■ Exercise requirements
Every record must appear in your copy exactly as written, with no pictures.
-------- Working data --------
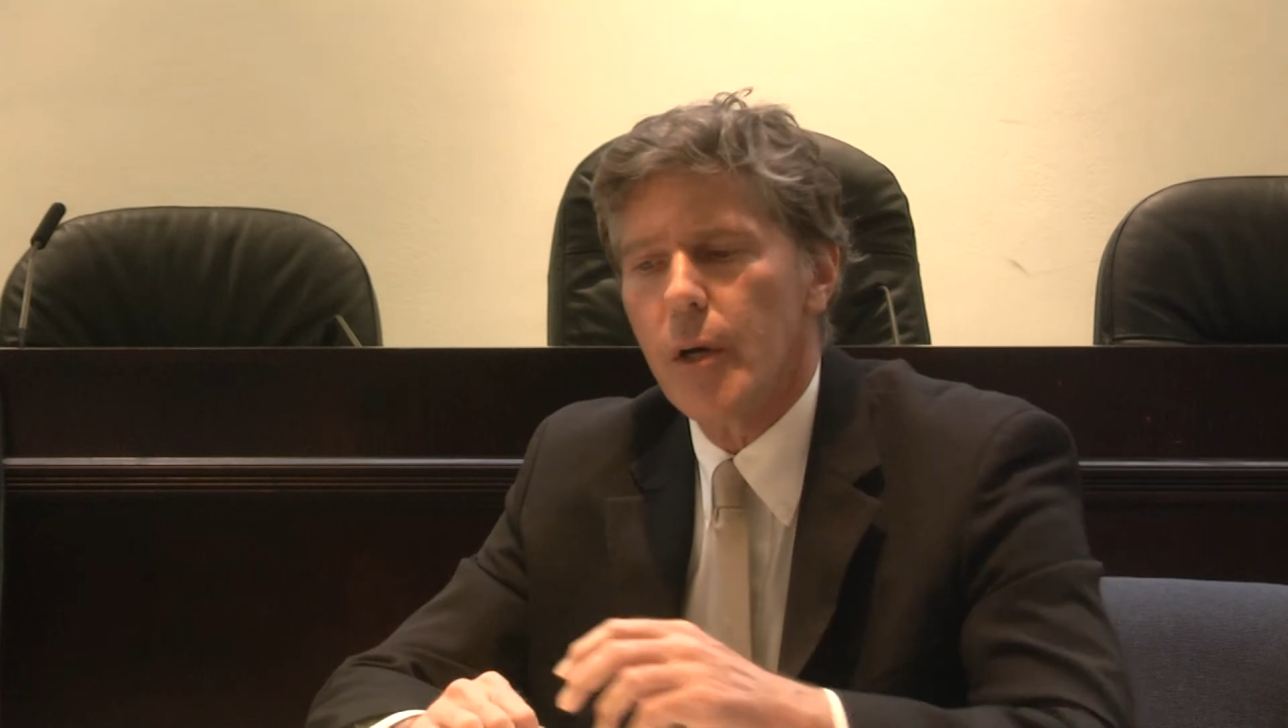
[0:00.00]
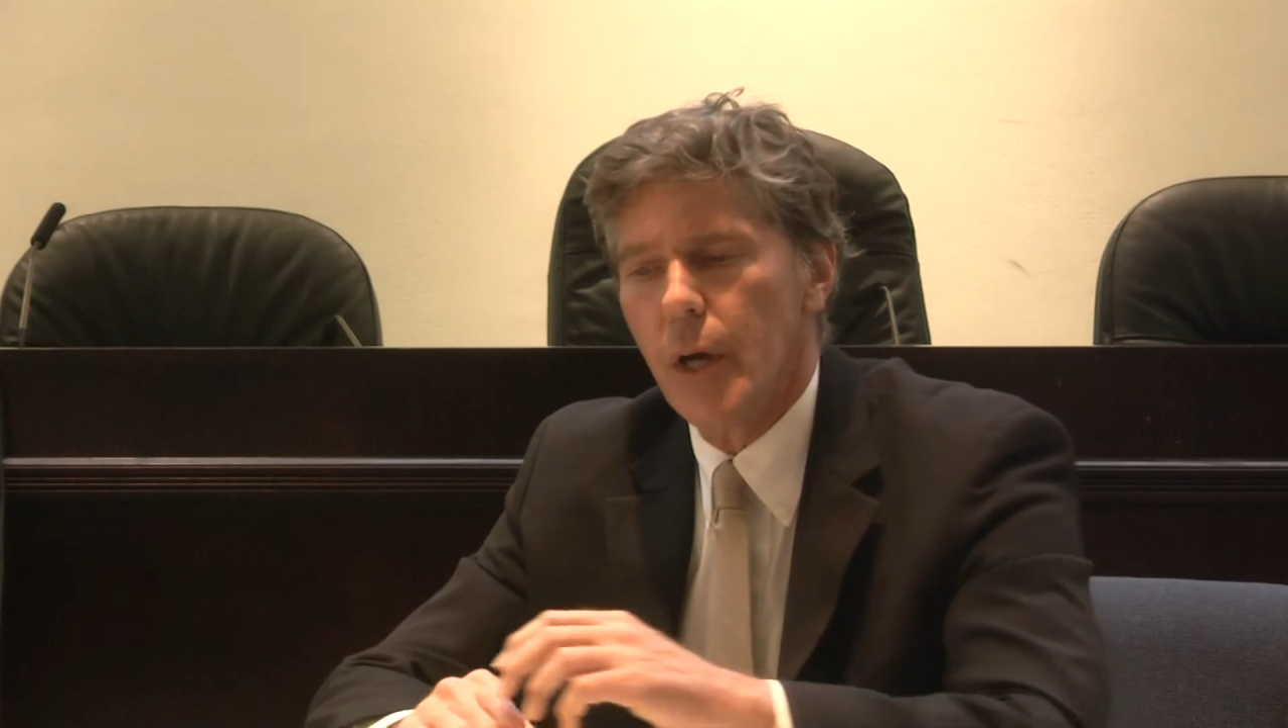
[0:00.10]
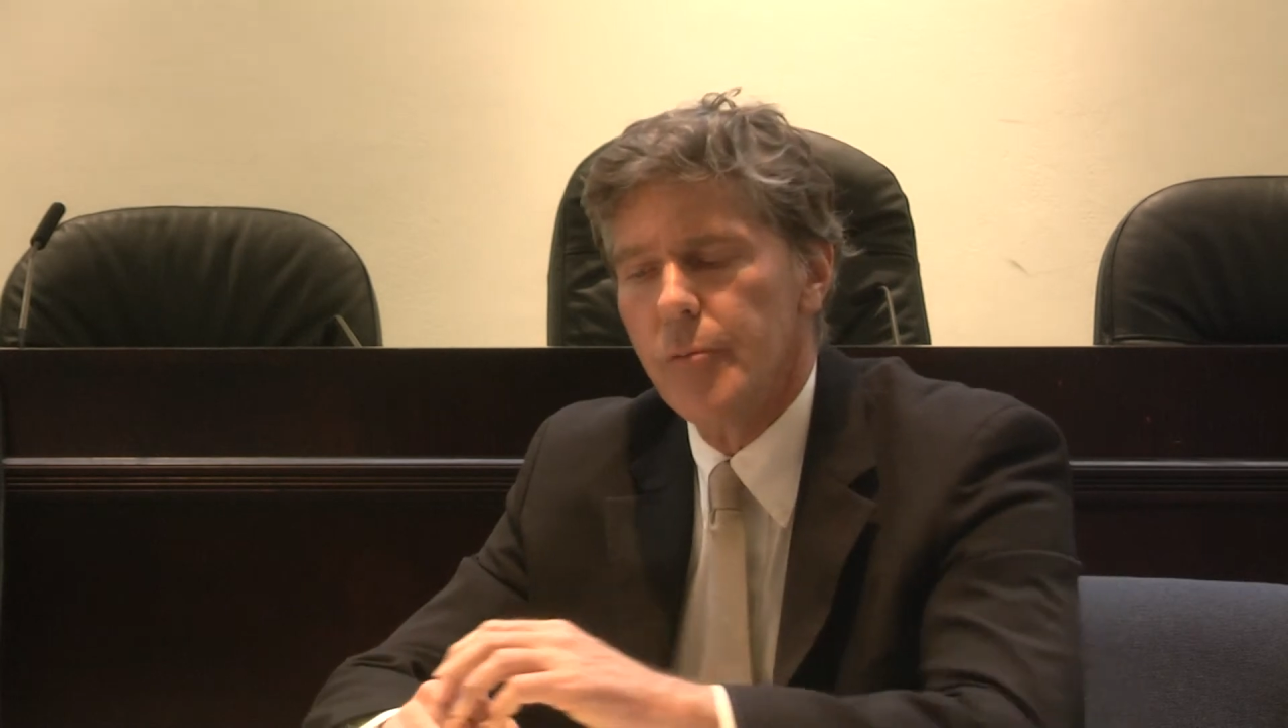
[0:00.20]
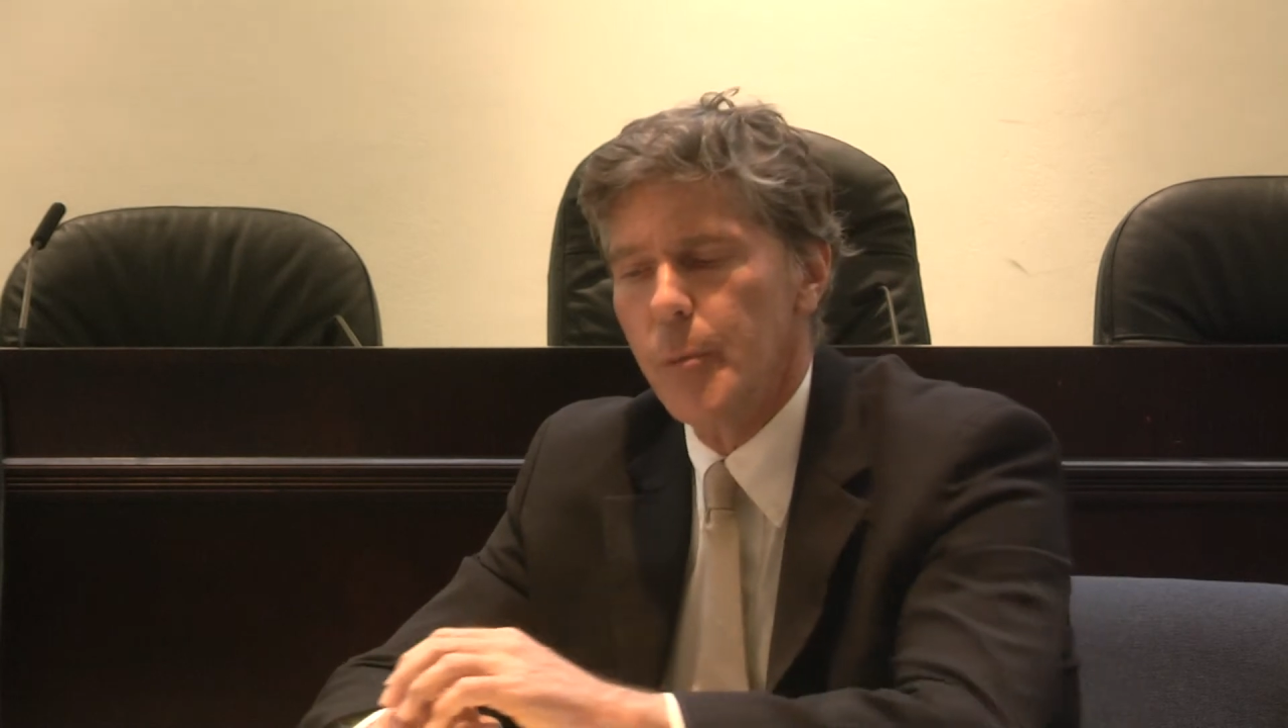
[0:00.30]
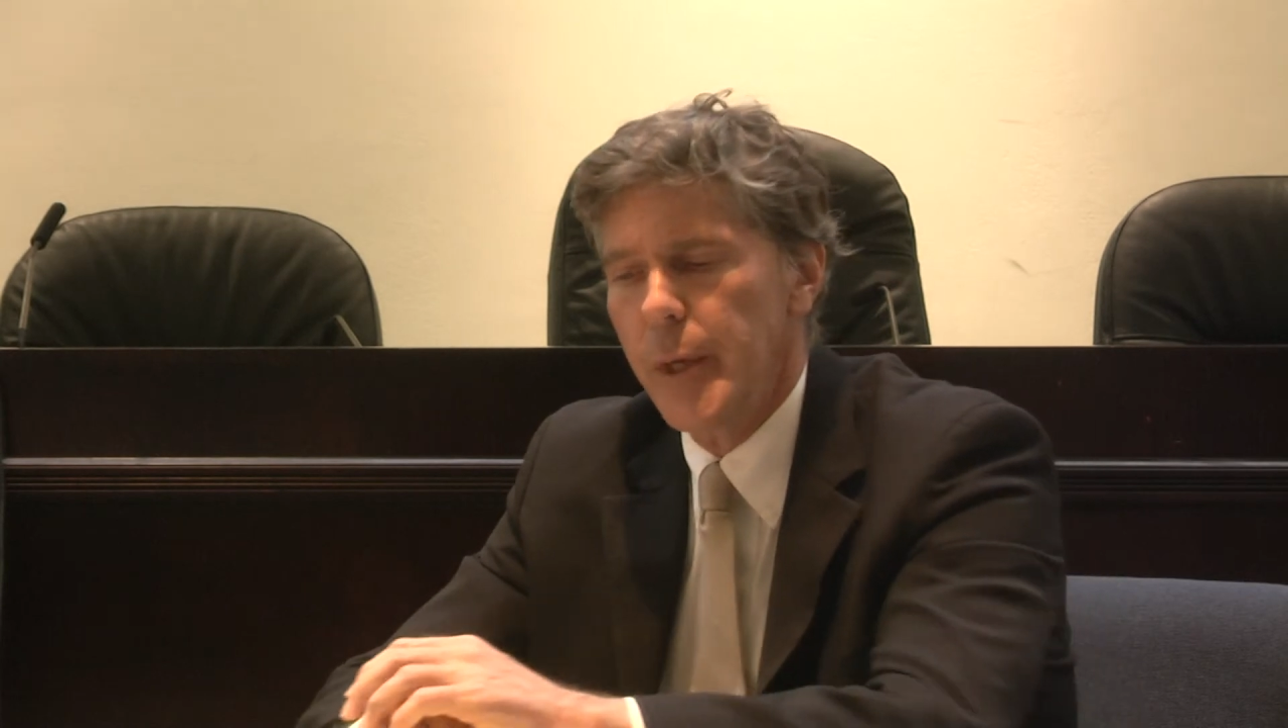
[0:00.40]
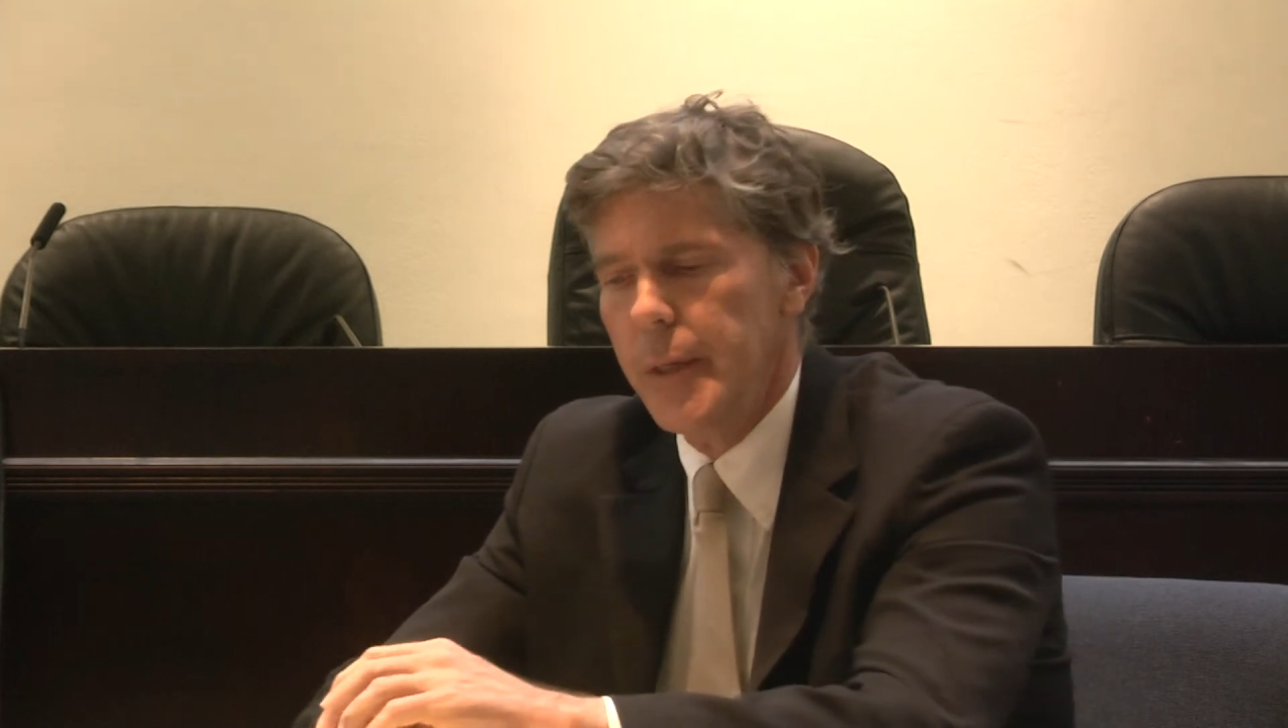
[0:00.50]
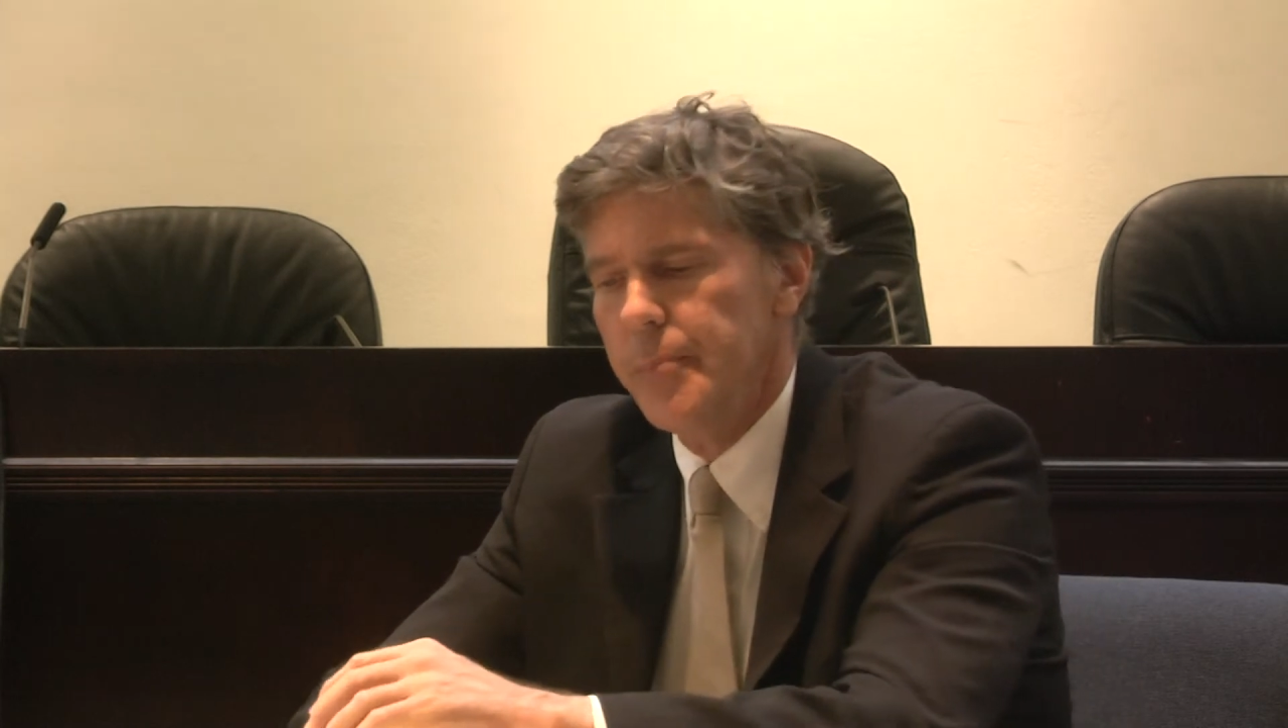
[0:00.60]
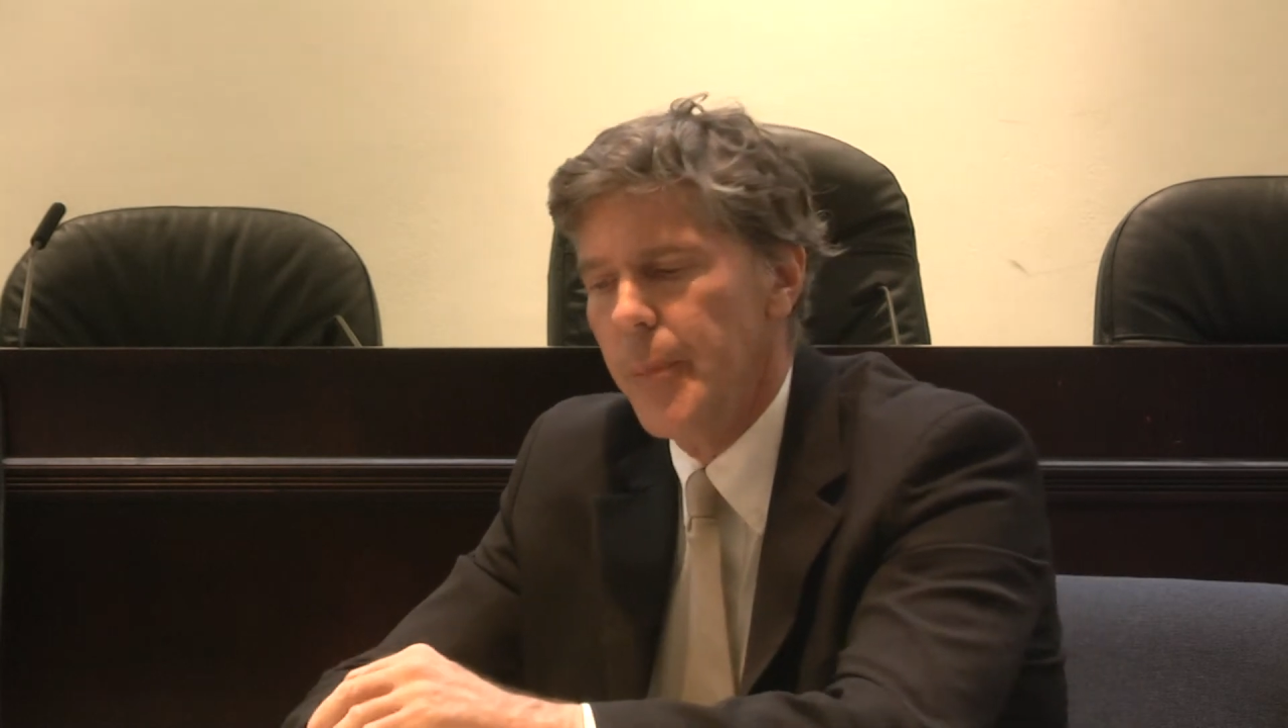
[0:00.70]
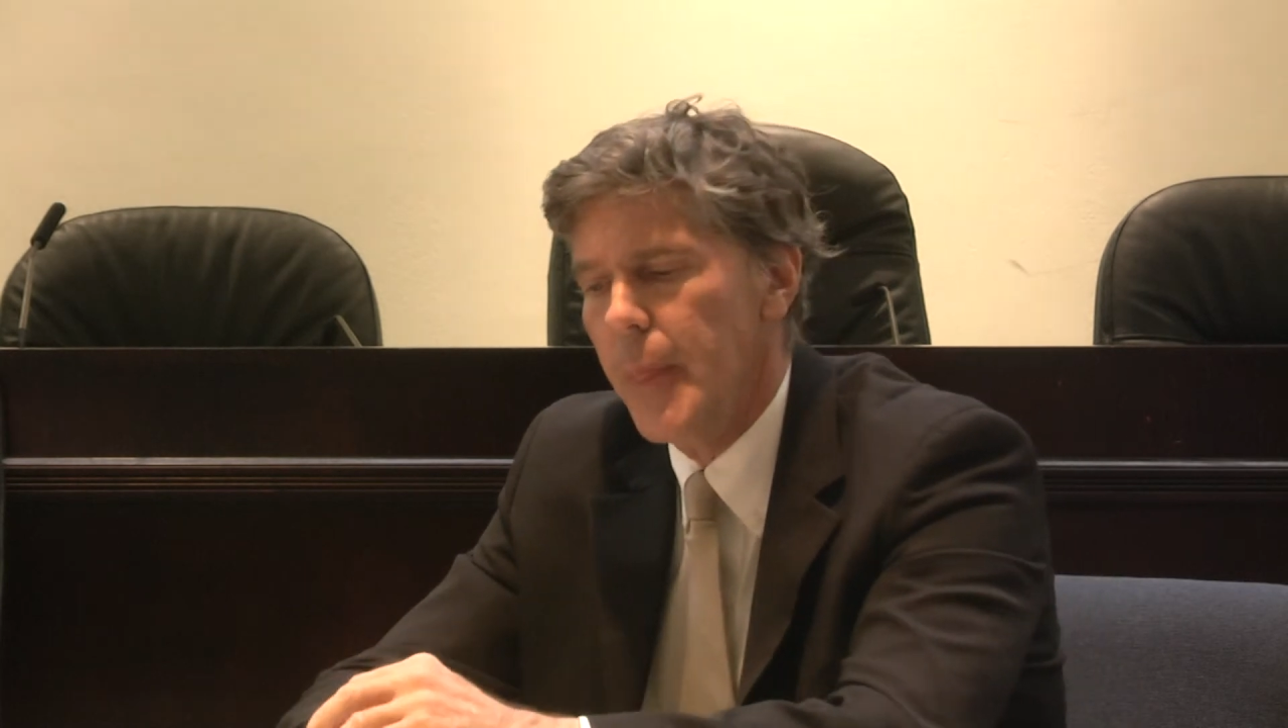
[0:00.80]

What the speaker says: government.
--------
■ Solution to the exercise
[0:00.00]
[0:00.10]
[0:00.20]
[0:00.30]
[0:00.40]
[0:00.50]
[0:00.60]
[0:00.70]
[0:00.80]

What the speaker says: government.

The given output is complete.